_Task statement_
Omit the pictures and copy the entries exactly.
Start of Recorded information
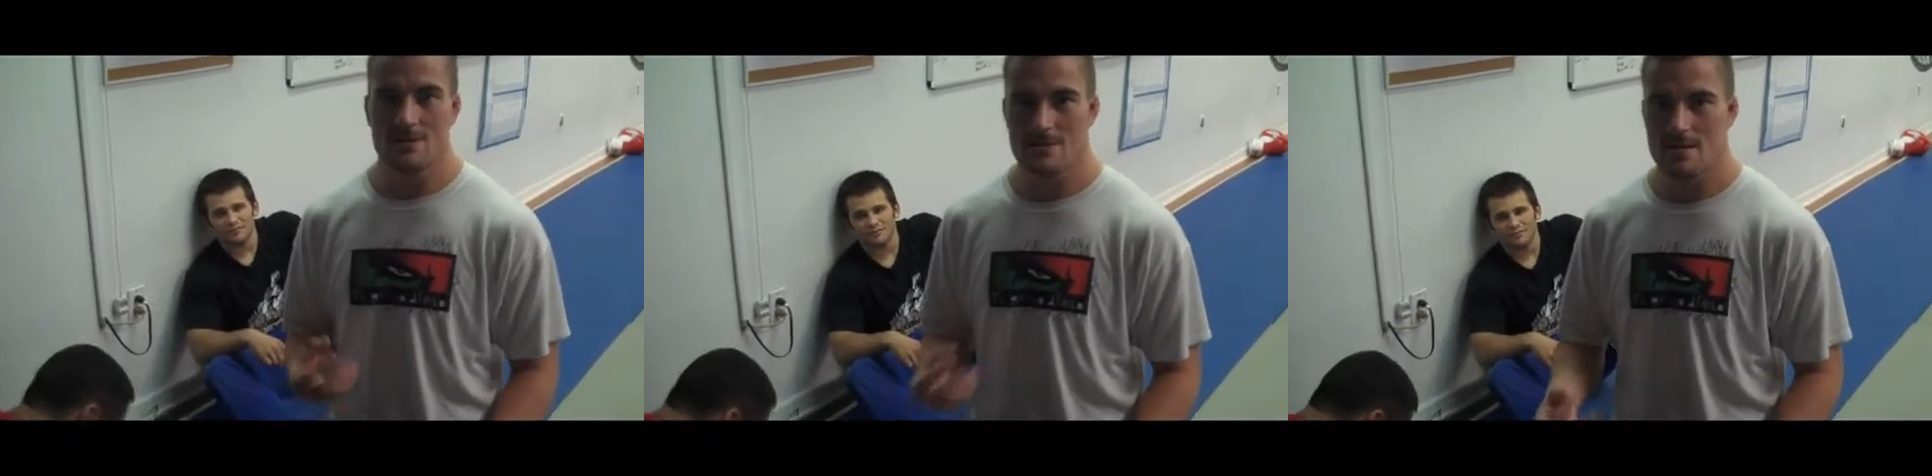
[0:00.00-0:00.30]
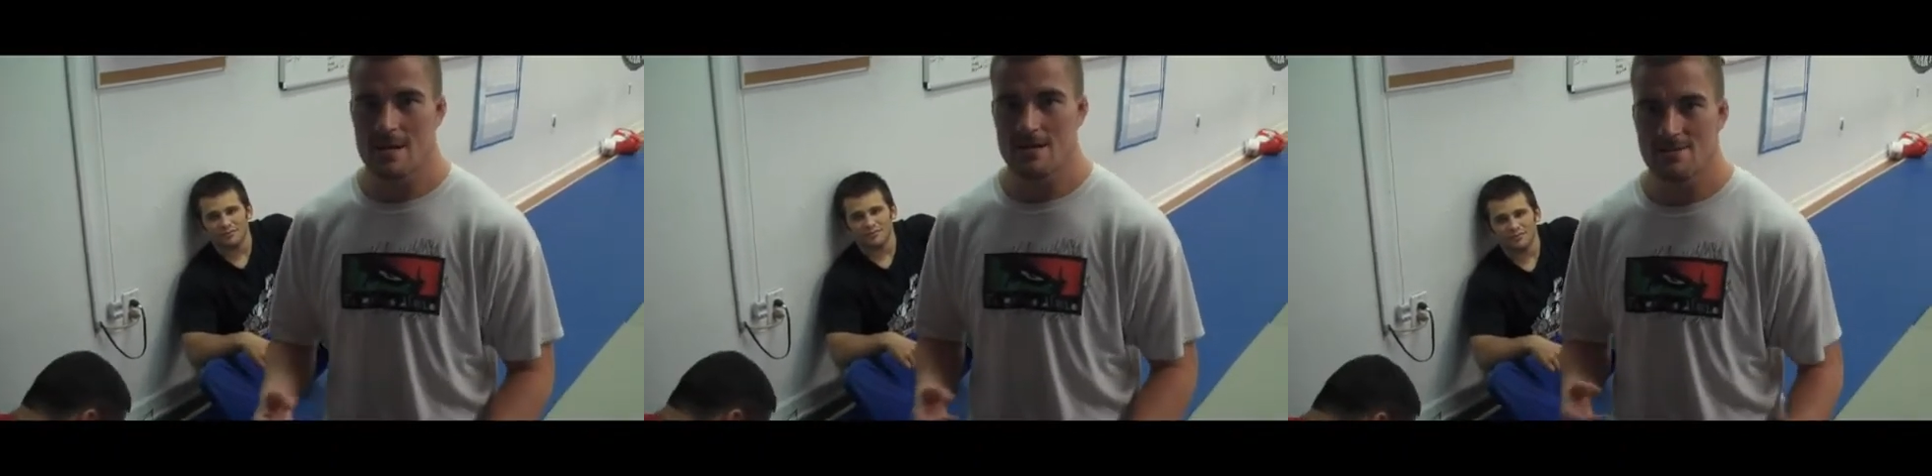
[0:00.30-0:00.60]
you're in
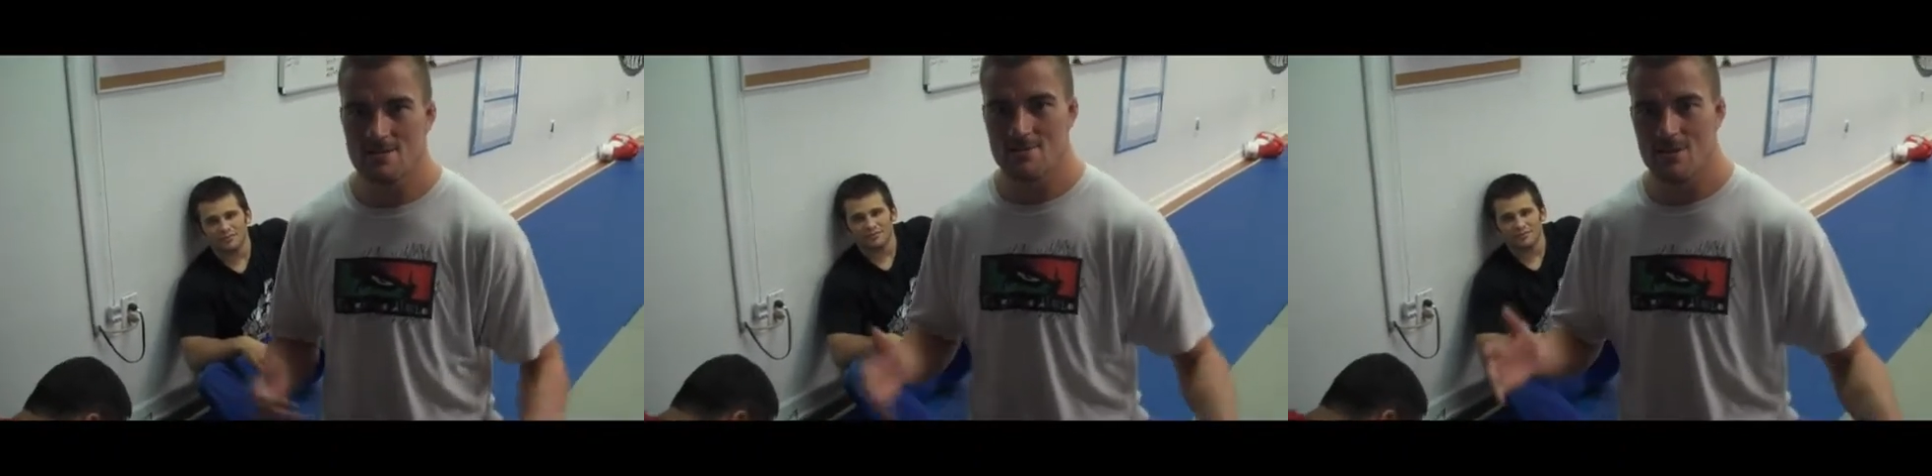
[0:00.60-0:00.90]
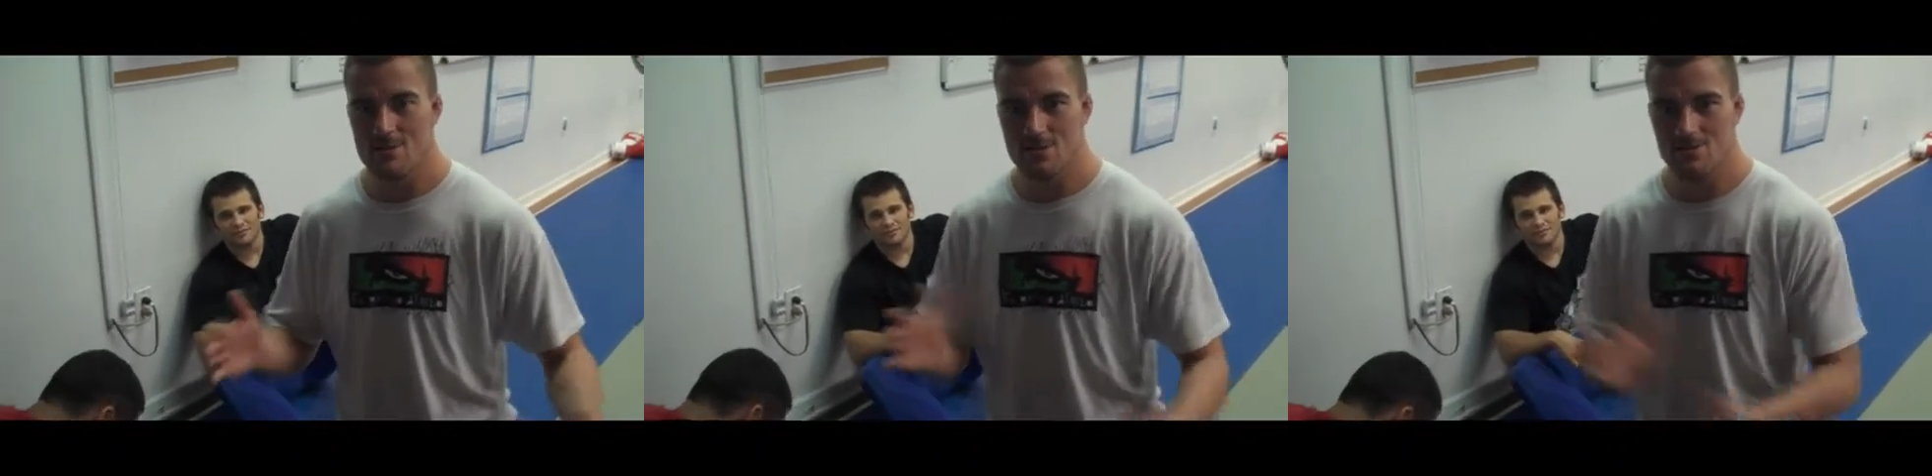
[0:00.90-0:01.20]
class, you're
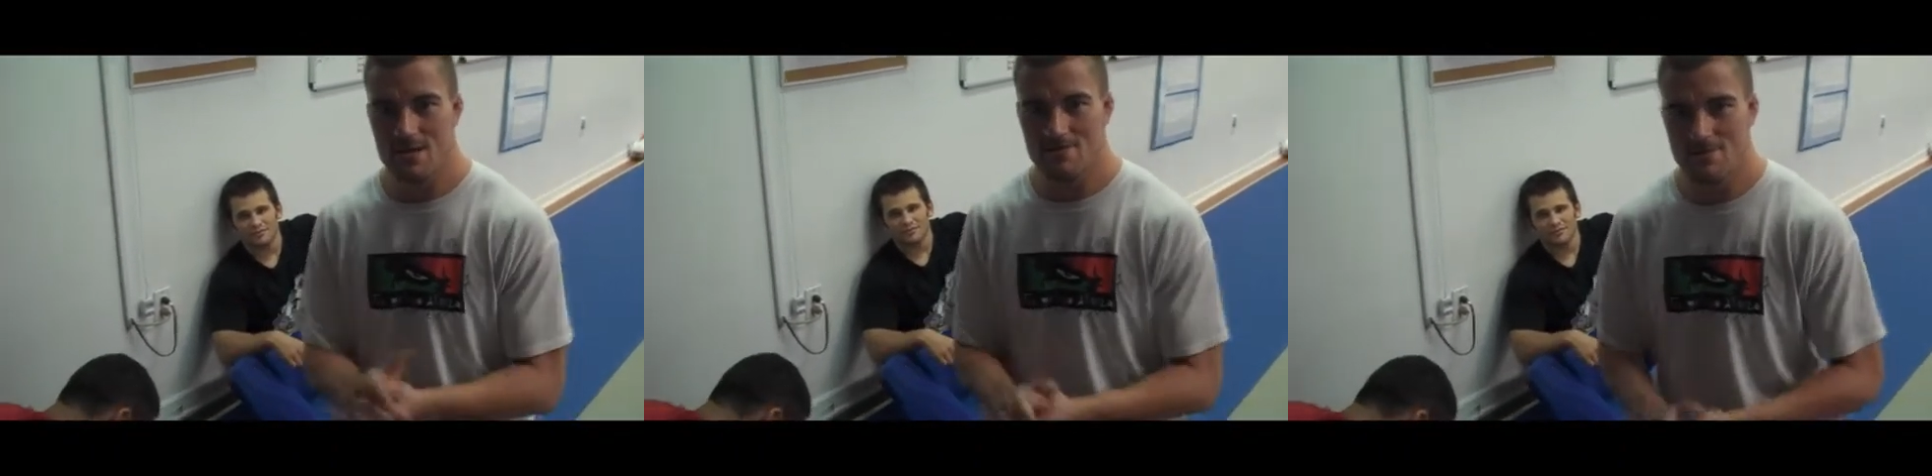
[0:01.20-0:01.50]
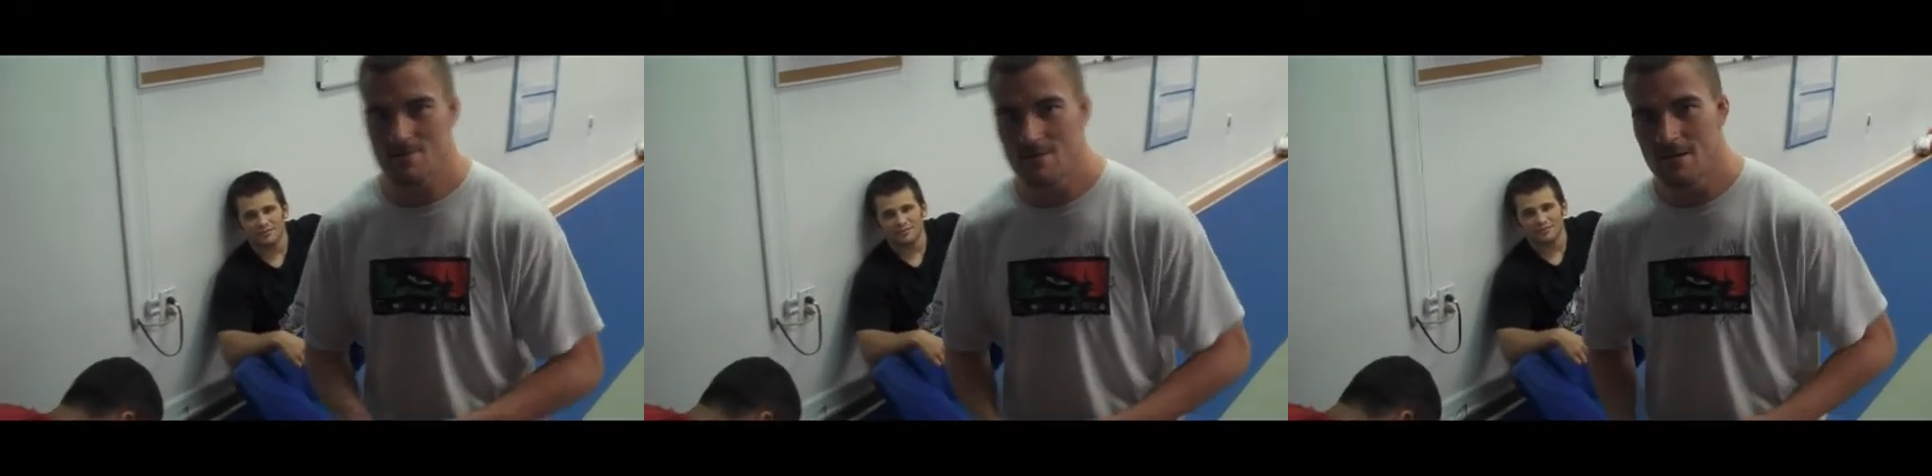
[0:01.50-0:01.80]
very
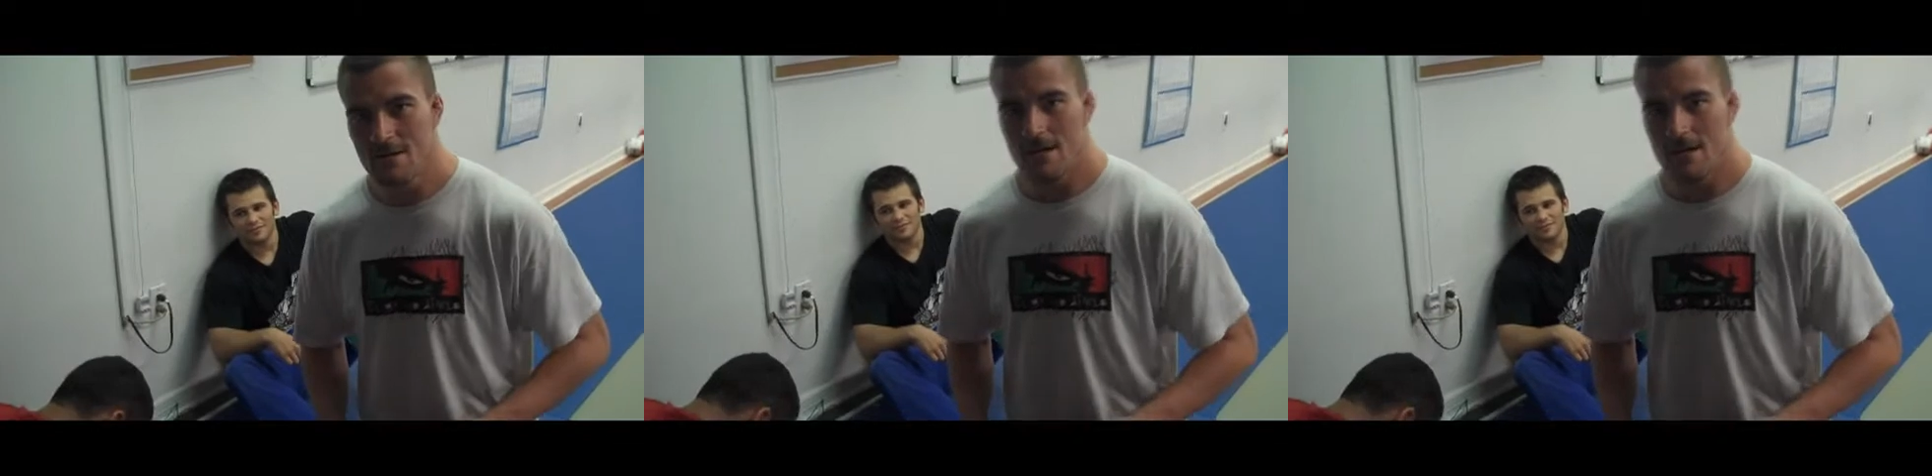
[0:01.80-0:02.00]
respectful,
End of Recorded information
_Task answer_
[0:00.00-0:00.30]
[0:00.30-0:00.60]
you're in
[0:00.60-0:00.90]
[0:00.90-0:01.20]
class, you're
[0:01.20-0:01.50]
[0:01.50-0:01.80]
very
[0:01.80-0:02.00]
respectful,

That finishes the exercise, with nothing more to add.